FUCK YOU, Backpacker. I will never buy another issue.
Just finished the book, "The Last Season," and pretty much recommend it to anyone who is attracted to hiking / backpacking and the risks involved.
The subject of the story, Randy Morgensen, was a literal expert at outdoor living and surviving. He was beyond, in experience, what 98% of American outdoor people think they are. But, then, he was lucky enough to grow up in Yosemite with a father who bred him for the outdoors and then he just extended that training on his own starting with mountaineering training in India.
There is a location in the book of where a search dog went through the ice and had to be med-i-vaced out due to a paw injury. It had just alerted to something. The GPS location in the book doesn't make sense. Anyone understand that location ? It was easier for me to simply google "Window Peak, CA" and observe the terrain of Window Peak Lake which put me about 1/4 mile away from the spot referenced.

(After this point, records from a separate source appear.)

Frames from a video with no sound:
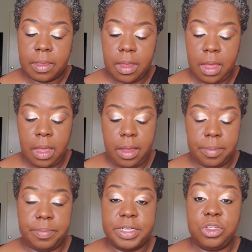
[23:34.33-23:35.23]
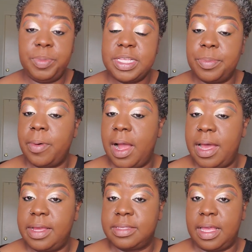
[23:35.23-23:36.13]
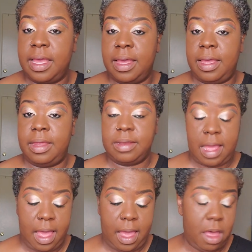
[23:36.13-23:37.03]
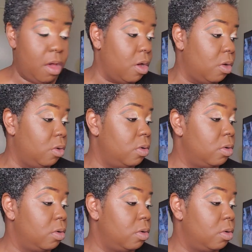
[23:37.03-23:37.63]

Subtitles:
But you'd be surprised at how,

What I hate is that they don't tell us how Judi felt or did after she found out
I have read the book The Last Season, all about his life and disappearance. I think he left the park, sent the divorce paper thing, and than came back and commited sucide.
I ATE HIM YUM YUM
NOBODY IS AN EXPERT IN A WILD HARSH ENVIORNMENT
LEAVE IT TO THE MOUNTAIN LIONS
NOBODY IS AN EXPERT IN A WILD HARSH ENVIORNMENT
LEAVE IT TO THE MOUNTAIN LIONS
I knew Randy well during my six years as back country ranger. I can see both scenarios. If he left the back country I don't he could have stayed gone. He loved it to much. It was his home and rangering was the only way of life he knew.
It's all America's fault! Happy eco freaks?
Q. Did High Sierra ranger, Randy Morgenson, succumb to depression or disaster?
A. Both. One led to the other. End of story.